うずくまってる間に、ズルズルと連れていかれる!
「あわわわわ!二人とも僕を放して!」
「いやよ、そんなの!友達を、見捨てられないにゃ!」
「そうよ、離しなさい!」
「うらめしや~!ルールは守らなきゃ!」
そう言ってハコちゃんたちを、優しく引き離すと、つむじを連れていく。
「ああ、僕のお菓子……みんなで食べてにゃ」
つむじは、こんな時でものんきに言うので、何だか力が抜けてしまう。
「私のせいだ。私が、しつこく聞いたから」
うつむく私に、ハコちゃんは首を横に振る。
「それは違うよ。このよく分かんない帰路のせいだよ!」
「私は、ちょっとは、あなたのせいだと思う」
「ミルクちゃん」
「でも、つむじは、そんなことでは、怒んないから、私も怒んない」
にっこり笑うと、外を指し示す。
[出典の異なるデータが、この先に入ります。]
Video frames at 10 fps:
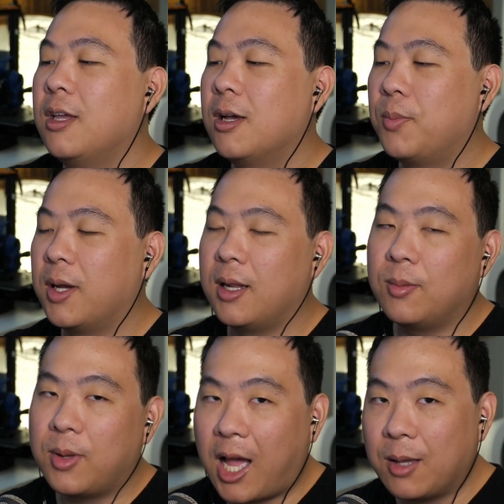
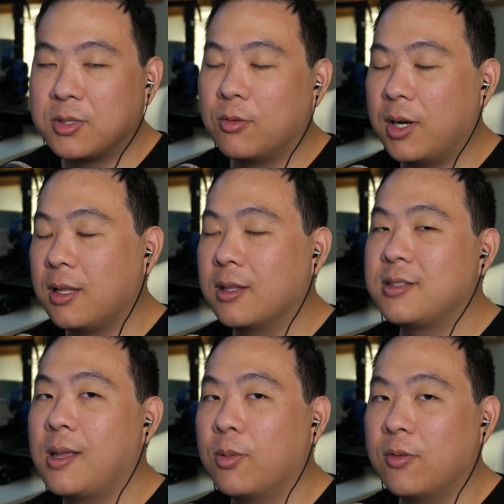But I'm still running the
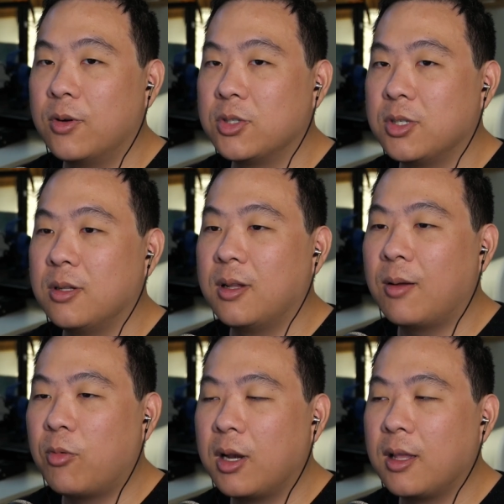stable version.
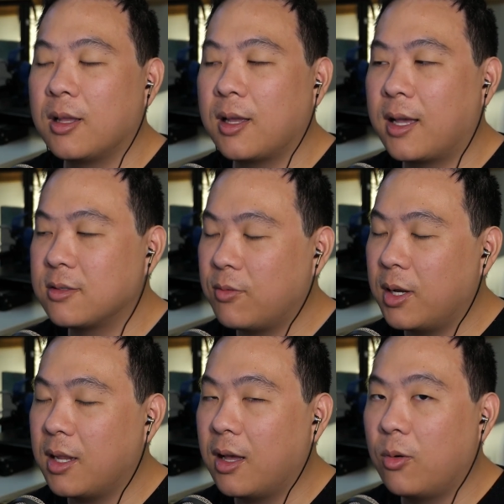I'm running, as of
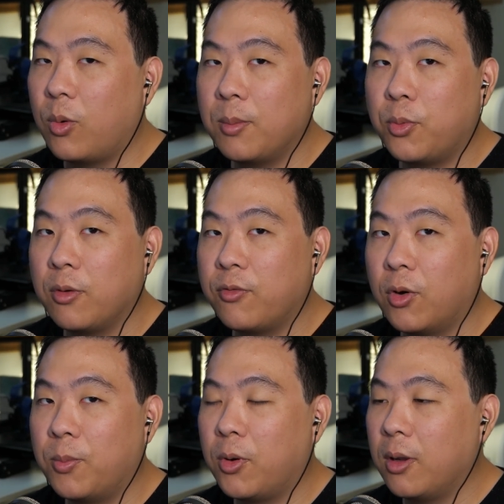right now,
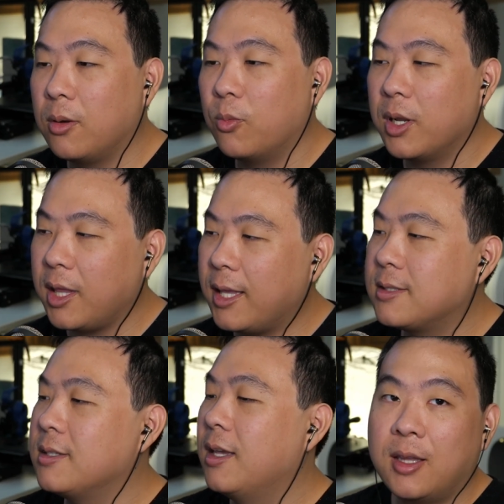
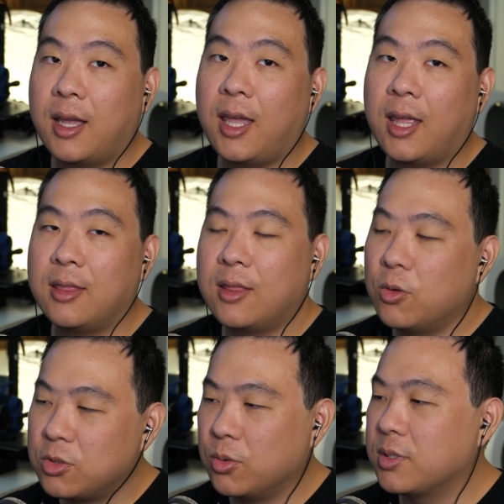1.4.18. And
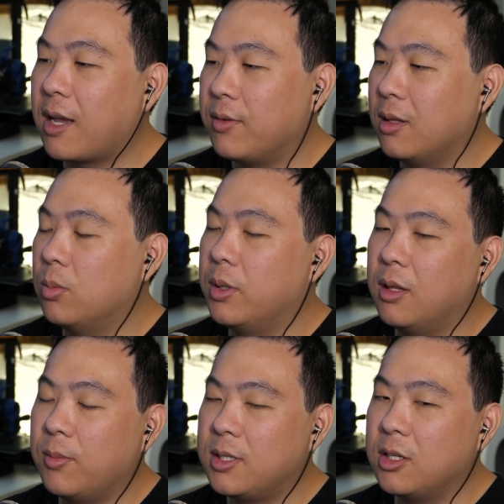those tools have a little bit of
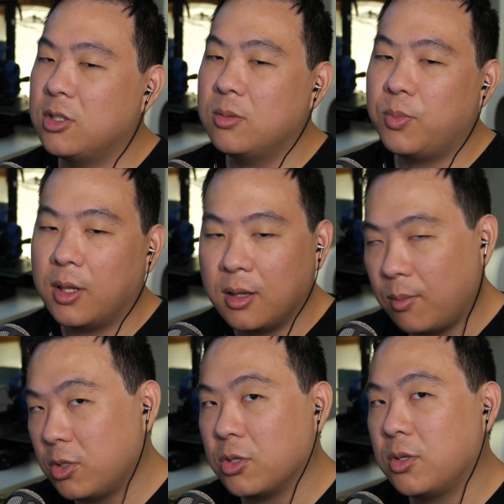limitation, but let
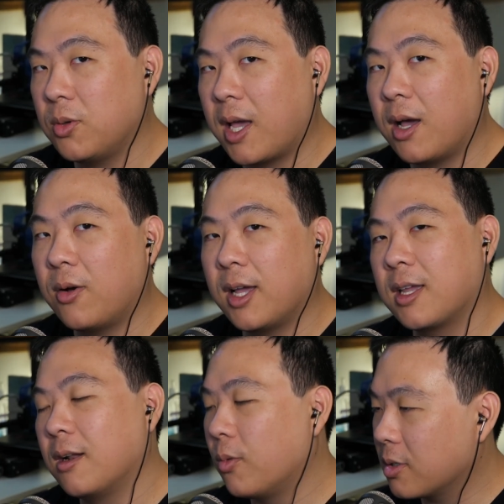me show you how I
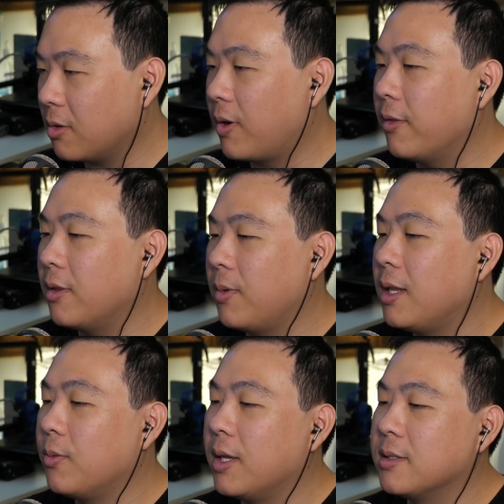kind of worked around them
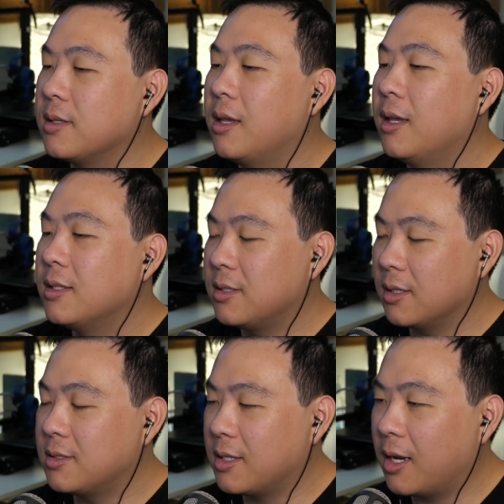anyways
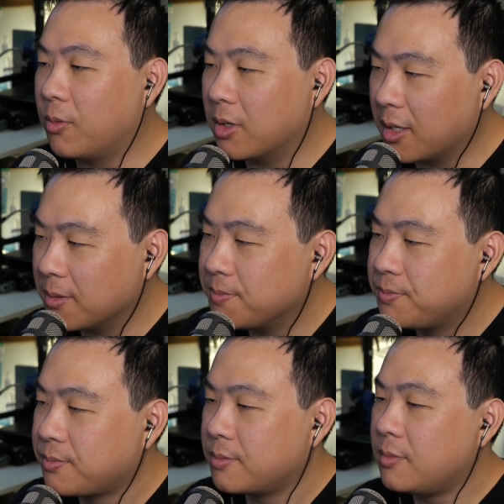to get it working.
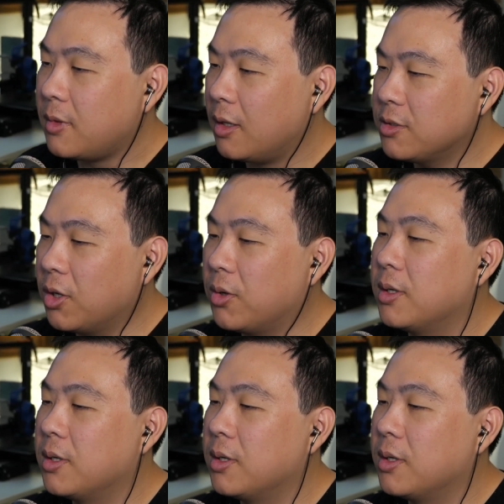So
いつの間にか、雨は上がっていて、今の私たちに出来ることは、帰路に着くことだけだった。
ミルクちゃん、私に当たってもいいのに、優しいから。
「…じゃあ、私たち行くね」
「…バイバイ」
ミルクちゃんに、別れを告げて外に出れば、雨の世界は、終わりを告げて束の間の晴れ。
だって、ハコちゃん、雨女だから、遊ぶ時は、傘は欠かせないもん。
止まない雨は無いけれど、雨は降ったら冷たいのだ。
……て、あれ?この火の玉みたいな石ころは何かしら?
私が、拾おうとしてらあのお化けがやってきて、サッと拾って私たちを照らす!
「お化けクリスタルのことは、忘れるバケ」
「…お化け……クリスタル?」
気づけば、そこには誰もいなくて、私たちは、首をかしげる。
その時、私は気づかなかった。私の影から、何かが抜け出たことに。